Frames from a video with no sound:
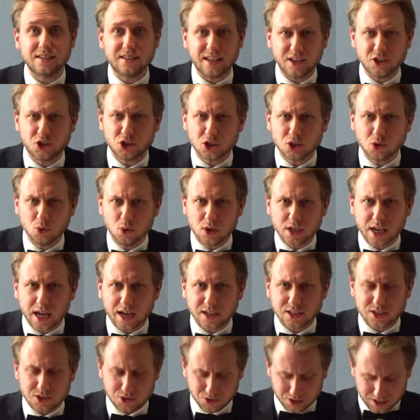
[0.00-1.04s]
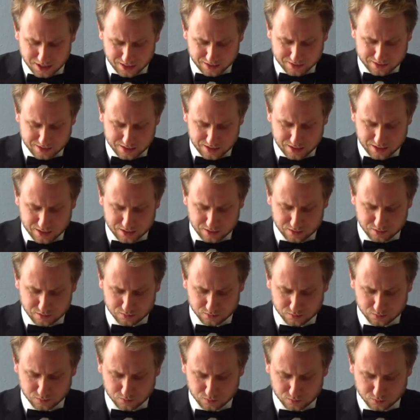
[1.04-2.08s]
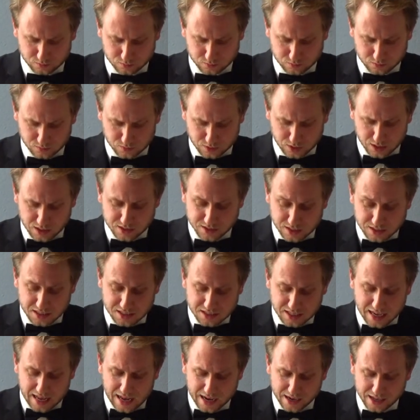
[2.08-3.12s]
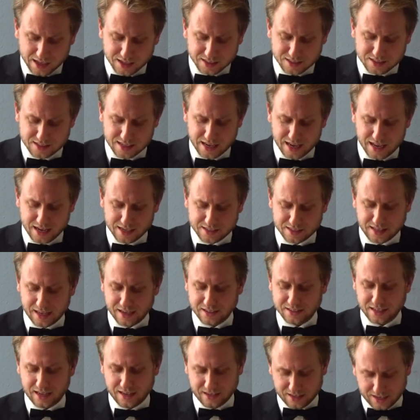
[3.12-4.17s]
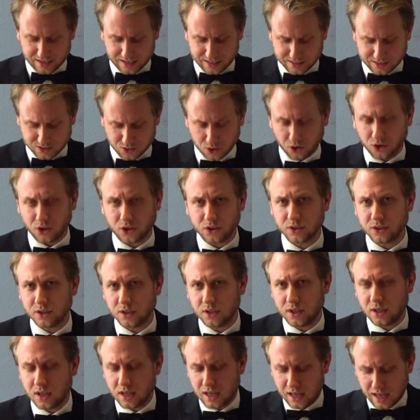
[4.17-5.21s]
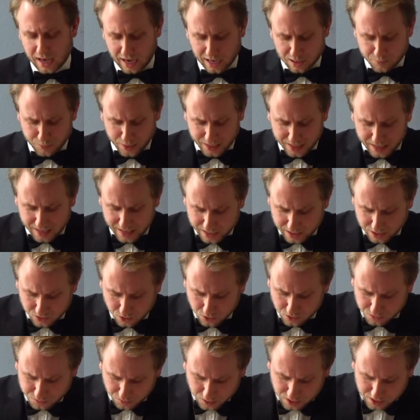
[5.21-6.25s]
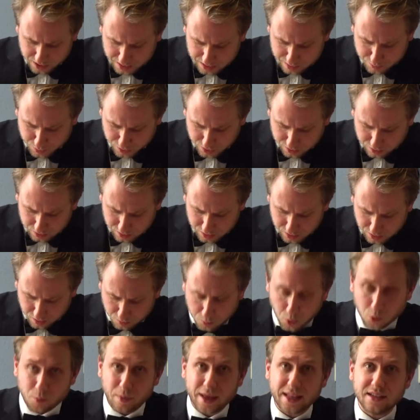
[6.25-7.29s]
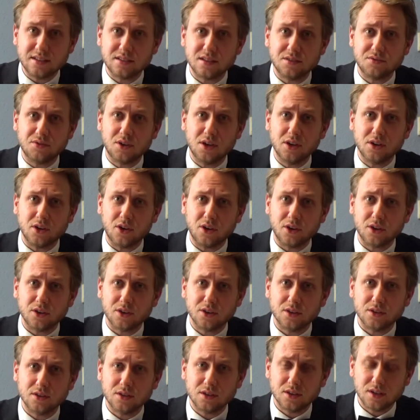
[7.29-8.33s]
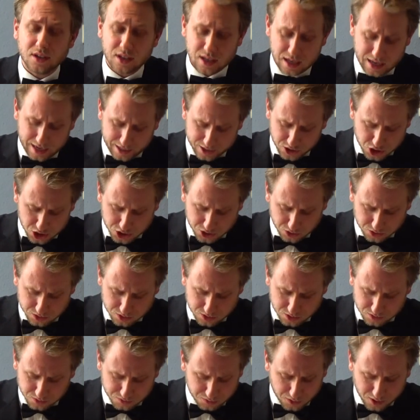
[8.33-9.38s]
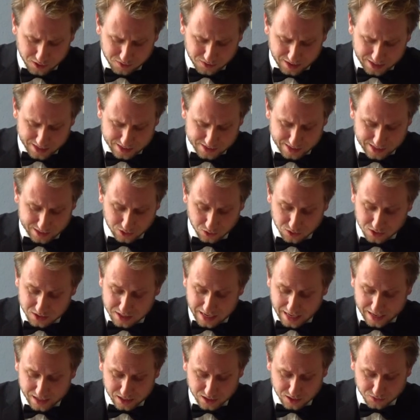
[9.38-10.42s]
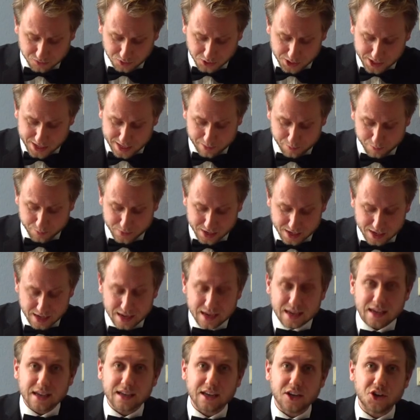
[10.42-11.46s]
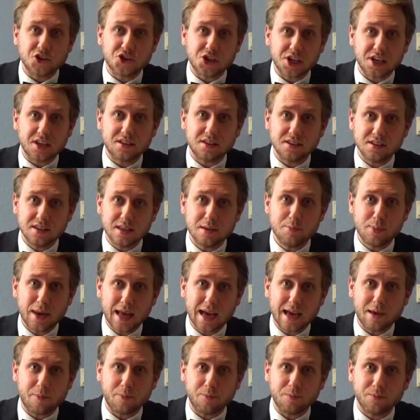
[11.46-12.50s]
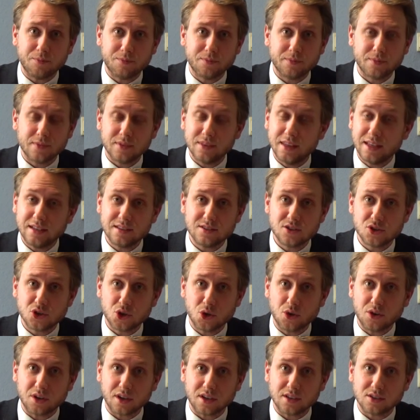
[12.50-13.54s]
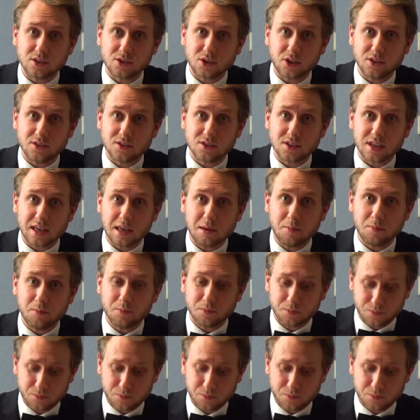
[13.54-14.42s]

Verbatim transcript: den Stuhlgang zu initiieren. Sind die Tage gezählt, denkt ein jeder zurück. An Begegnung voll Liebe, Momente voll Glück. An Stunden voll Weisheit und Nächte voll Leben. Geschichten, die bleiben. Nichts Schöneres könnt's geben.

++++++++

Pictures are to be left out; the answer must otherwise be exactly the lines from the one with "[4.17-5.21s]" through the final line of the entries above, both included.

**ANSWER FOR THE TASK:**
[4.17-5.21s]
[5.21-6.25s]
[6.25-7.29s]
[7.29-8.33s]
[8.33-9.38s]
[9.38-10.42s]
[10.42-11.46s]
[11.46-12.50s]
[12.50-13.54s]
[13.54-14.42s]

Verbatim transcript: den Stuhlgang zu initiieren. Sind die Tage gezählt, denkt ein jeder zurück. An Begegnung voll Liebe, Momente voll Glück. An Stunden voll Weisheit und Nächte voll Leben. Geschichten, die bleiben. Nichts Schöneres könnt's geben.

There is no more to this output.